====== Material provided

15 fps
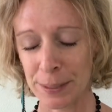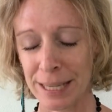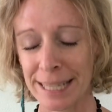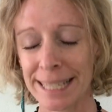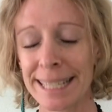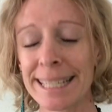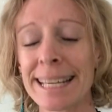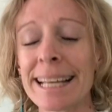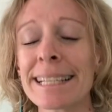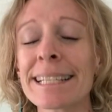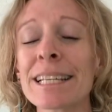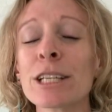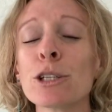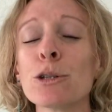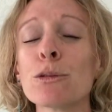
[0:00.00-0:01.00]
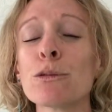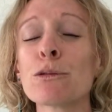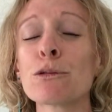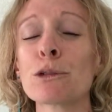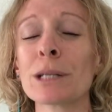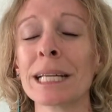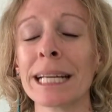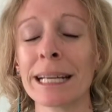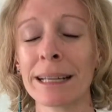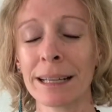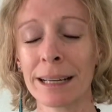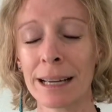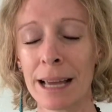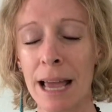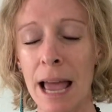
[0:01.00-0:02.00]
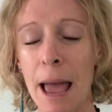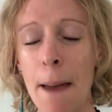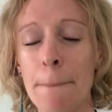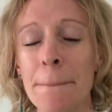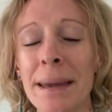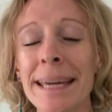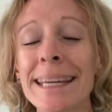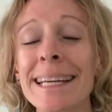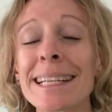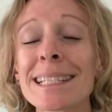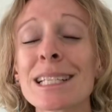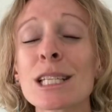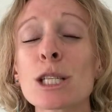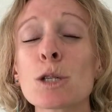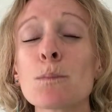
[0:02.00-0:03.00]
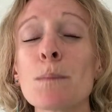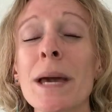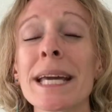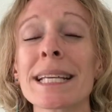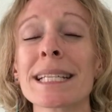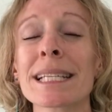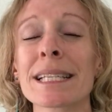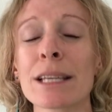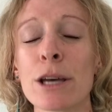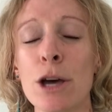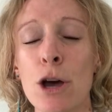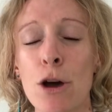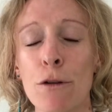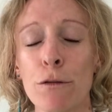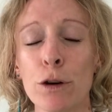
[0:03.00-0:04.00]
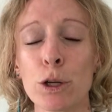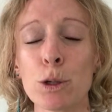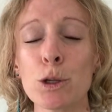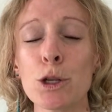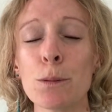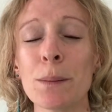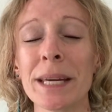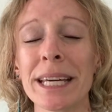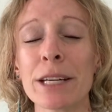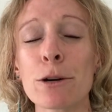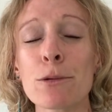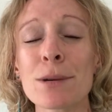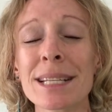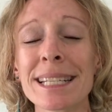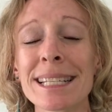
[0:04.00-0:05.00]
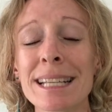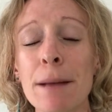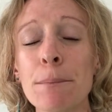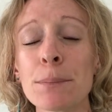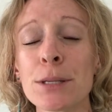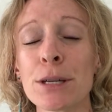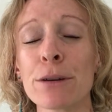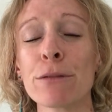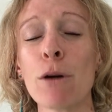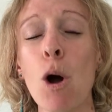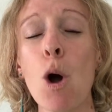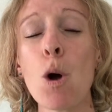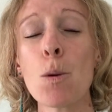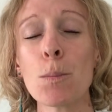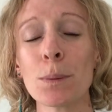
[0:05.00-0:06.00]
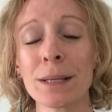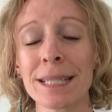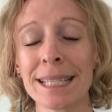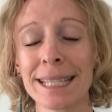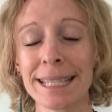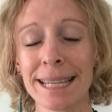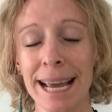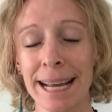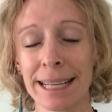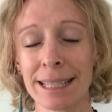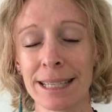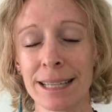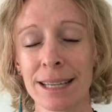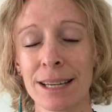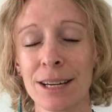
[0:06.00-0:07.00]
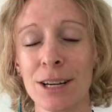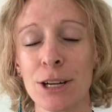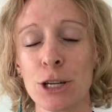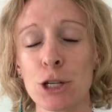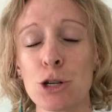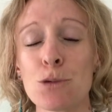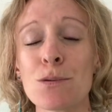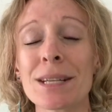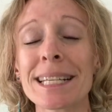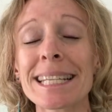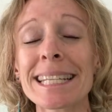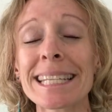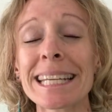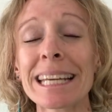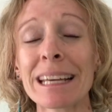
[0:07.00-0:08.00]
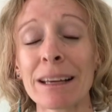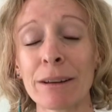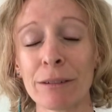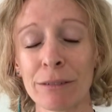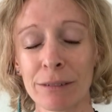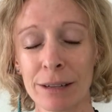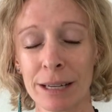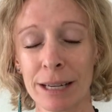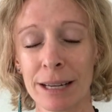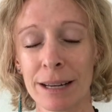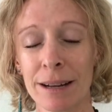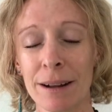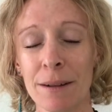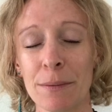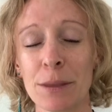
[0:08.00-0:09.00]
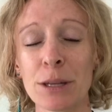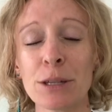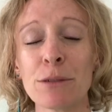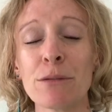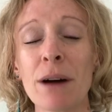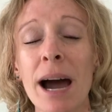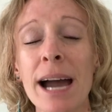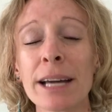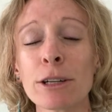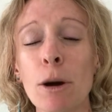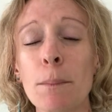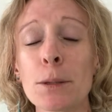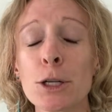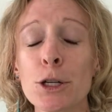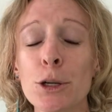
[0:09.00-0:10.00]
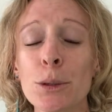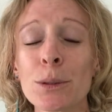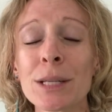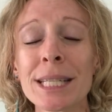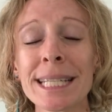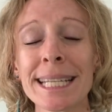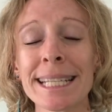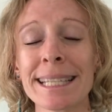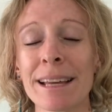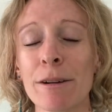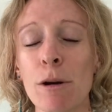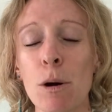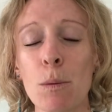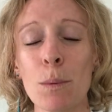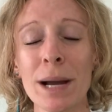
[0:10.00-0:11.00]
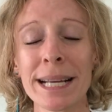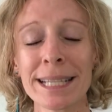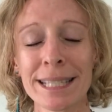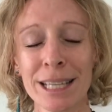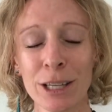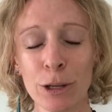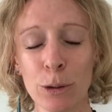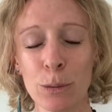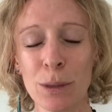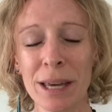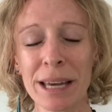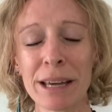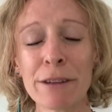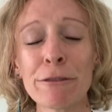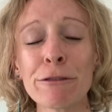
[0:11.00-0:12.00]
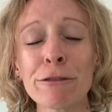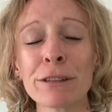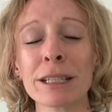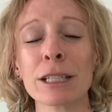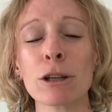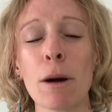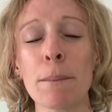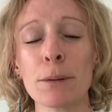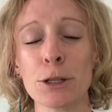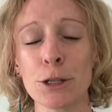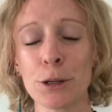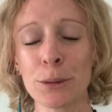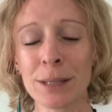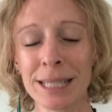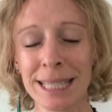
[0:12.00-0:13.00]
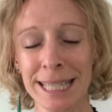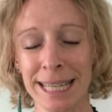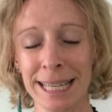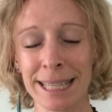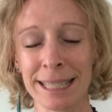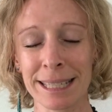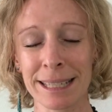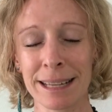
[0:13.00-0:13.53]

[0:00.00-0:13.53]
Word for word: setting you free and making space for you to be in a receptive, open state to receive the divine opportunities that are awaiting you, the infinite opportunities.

============
====== Material provided

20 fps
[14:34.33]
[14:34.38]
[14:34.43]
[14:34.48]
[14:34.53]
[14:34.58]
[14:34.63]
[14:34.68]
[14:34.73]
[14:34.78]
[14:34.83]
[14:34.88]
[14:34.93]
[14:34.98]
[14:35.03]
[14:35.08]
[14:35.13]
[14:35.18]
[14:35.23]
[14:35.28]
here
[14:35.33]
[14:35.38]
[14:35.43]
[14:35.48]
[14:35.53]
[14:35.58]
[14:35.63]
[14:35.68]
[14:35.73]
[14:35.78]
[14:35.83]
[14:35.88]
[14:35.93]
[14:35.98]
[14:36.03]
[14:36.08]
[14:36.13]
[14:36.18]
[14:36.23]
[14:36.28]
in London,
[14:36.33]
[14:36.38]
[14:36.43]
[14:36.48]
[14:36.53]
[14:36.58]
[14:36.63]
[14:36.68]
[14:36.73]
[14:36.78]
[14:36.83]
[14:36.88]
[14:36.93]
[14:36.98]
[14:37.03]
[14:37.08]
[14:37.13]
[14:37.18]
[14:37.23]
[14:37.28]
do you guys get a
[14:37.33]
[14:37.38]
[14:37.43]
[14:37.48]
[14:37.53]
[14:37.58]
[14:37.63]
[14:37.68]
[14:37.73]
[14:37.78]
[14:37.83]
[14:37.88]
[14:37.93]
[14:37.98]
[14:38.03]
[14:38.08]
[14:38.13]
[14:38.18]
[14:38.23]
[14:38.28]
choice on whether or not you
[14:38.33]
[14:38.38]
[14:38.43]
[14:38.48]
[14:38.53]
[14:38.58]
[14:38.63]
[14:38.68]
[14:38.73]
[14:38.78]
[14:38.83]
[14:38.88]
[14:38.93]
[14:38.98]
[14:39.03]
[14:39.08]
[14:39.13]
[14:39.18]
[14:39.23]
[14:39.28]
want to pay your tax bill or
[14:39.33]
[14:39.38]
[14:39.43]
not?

============
====== Material provided

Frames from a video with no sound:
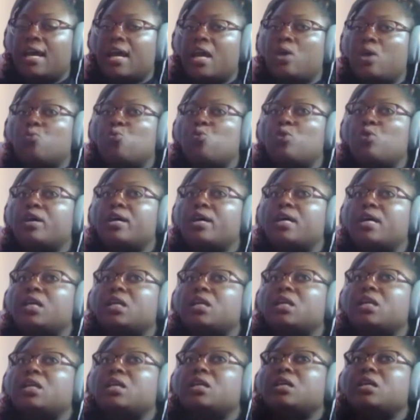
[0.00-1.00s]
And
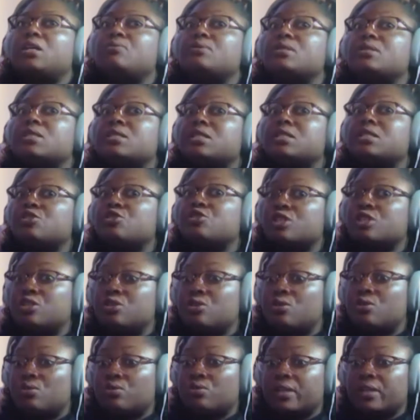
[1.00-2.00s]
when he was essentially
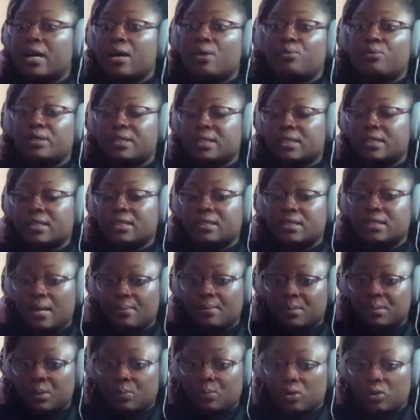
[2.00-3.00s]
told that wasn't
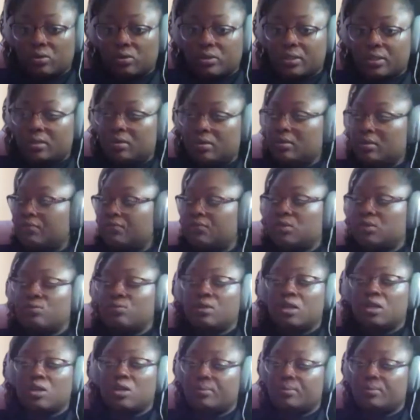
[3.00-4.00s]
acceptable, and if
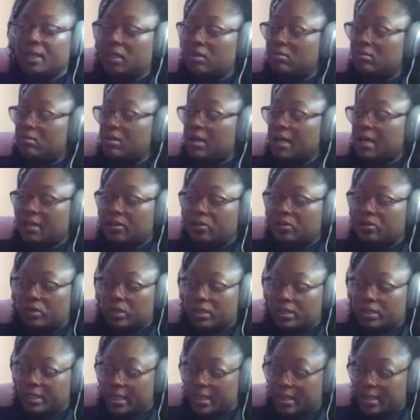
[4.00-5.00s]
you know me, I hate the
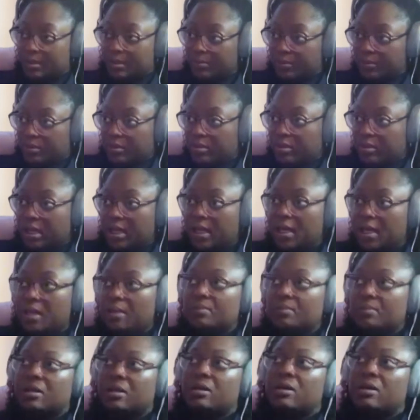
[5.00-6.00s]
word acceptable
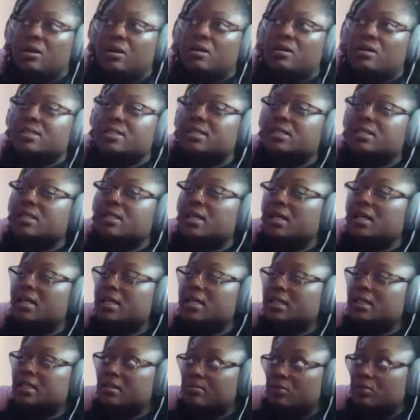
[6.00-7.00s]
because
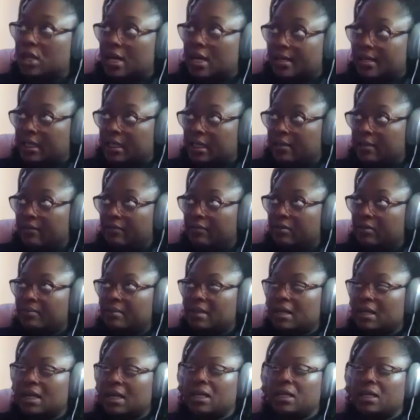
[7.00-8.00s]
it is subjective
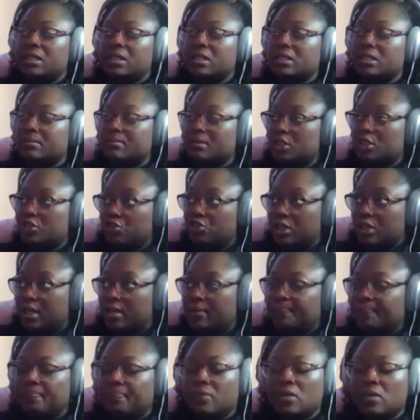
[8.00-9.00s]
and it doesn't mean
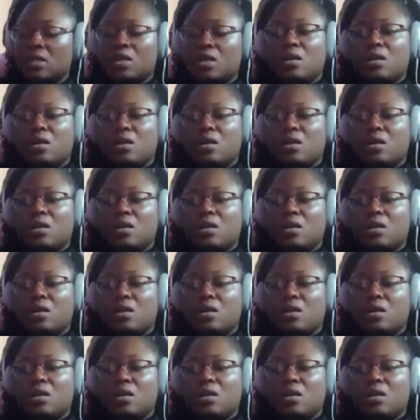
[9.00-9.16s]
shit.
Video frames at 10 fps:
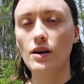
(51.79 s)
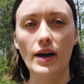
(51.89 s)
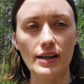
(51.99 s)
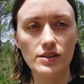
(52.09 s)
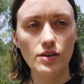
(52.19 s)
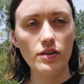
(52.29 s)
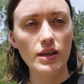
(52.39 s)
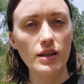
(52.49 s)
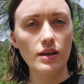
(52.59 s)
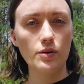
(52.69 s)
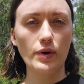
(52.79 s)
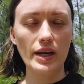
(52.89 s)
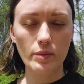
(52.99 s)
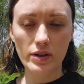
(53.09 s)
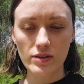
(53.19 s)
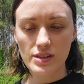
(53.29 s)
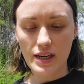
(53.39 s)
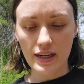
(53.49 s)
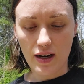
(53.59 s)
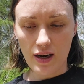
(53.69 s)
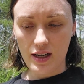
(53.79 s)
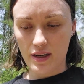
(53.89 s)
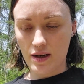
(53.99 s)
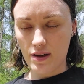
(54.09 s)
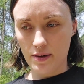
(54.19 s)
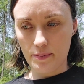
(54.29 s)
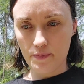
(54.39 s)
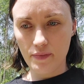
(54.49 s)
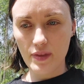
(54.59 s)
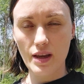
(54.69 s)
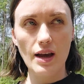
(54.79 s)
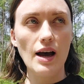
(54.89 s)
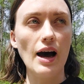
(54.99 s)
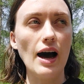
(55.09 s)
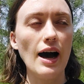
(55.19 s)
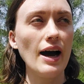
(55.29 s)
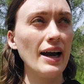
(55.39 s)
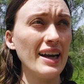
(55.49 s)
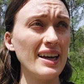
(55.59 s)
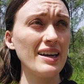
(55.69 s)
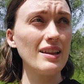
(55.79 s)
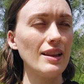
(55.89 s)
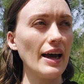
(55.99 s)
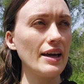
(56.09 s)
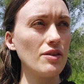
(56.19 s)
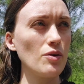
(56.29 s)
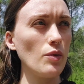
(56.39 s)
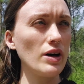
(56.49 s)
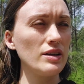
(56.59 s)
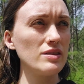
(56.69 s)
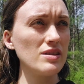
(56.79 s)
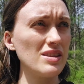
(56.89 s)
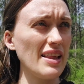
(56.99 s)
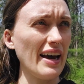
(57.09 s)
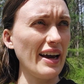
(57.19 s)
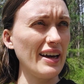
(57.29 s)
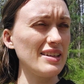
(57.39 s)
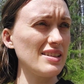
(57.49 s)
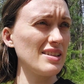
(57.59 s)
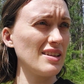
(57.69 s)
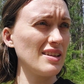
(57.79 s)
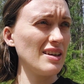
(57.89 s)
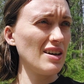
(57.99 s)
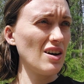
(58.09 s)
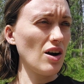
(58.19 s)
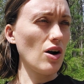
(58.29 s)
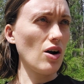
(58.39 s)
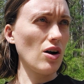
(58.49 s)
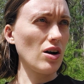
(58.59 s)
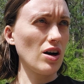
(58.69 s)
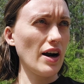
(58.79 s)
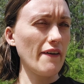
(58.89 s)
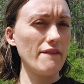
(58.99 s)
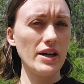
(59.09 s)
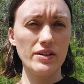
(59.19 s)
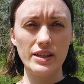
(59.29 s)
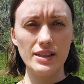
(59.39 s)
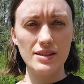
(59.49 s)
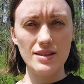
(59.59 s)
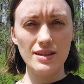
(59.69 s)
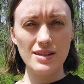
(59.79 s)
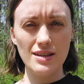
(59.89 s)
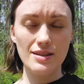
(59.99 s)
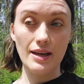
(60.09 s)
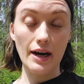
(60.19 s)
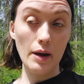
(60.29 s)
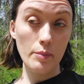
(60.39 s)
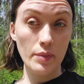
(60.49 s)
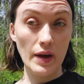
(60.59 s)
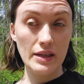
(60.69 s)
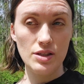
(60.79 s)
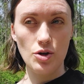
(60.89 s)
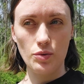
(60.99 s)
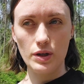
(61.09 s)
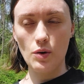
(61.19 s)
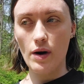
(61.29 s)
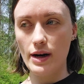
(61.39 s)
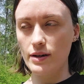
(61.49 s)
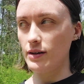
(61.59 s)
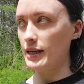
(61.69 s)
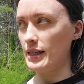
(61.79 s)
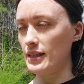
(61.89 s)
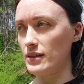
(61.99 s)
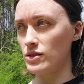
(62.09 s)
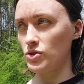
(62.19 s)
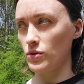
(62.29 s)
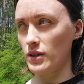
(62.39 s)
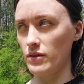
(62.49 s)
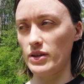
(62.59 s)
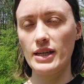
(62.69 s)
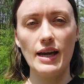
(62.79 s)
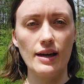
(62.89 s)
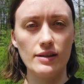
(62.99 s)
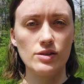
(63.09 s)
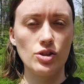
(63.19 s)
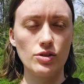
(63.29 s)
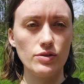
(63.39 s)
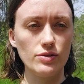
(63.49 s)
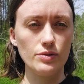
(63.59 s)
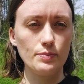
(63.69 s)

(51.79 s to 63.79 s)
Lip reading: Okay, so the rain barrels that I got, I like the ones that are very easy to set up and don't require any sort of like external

============

### Activity
Write down exactly what the lines above say, from the line holding "[0:04.00-0:05.00]" through the line holding "Word for word: setting", and nothing more. Do not copy the pictures.

### Result for this exercise
[0:04.00-0:05.00]
[0:05.00-0:06.00]
[0:06.00-0:07.00]
[0:07.00-0:08.00]
[0:08.00-0:09.00]
[0:09.00-0:10.00]
[0:10.00-0:11.00]
[0:11.00-0:12.00]
[0:12.00-0:13.00]
[0:13.00-0:13.53]

[0:00.00-0:13.53]
Word for word: setting you free and making space for you to be in a receptive, open state to receive the divine opportunities that are awaiting you, the infinite opportunities.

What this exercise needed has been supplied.